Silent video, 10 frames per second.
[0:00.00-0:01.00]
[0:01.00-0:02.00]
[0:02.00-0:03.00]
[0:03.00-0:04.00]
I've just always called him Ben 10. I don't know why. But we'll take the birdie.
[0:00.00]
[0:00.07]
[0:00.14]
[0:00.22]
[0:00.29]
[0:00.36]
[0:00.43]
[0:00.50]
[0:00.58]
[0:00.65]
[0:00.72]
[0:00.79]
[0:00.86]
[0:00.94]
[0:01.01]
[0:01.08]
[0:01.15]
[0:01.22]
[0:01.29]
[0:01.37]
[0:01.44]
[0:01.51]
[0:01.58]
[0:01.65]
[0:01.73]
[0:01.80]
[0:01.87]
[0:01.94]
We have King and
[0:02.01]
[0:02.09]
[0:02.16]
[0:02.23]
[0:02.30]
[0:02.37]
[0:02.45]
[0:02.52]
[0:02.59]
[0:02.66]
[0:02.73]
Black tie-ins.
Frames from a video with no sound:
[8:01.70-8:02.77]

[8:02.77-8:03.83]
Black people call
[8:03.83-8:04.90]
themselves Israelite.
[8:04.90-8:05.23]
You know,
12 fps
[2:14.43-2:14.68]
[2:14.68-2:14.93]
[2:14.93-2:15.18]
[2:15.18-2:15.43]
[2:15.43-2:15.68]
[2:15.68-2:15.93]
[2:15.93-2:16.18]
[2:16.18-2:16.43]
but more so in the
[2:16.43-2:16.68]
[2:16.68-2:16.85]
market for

__Task directions__
Pick each line holding the word "video" out of the data and copy it.

__Task solution__
Silent video, 10 frames per second.
Frames from a video with no sound:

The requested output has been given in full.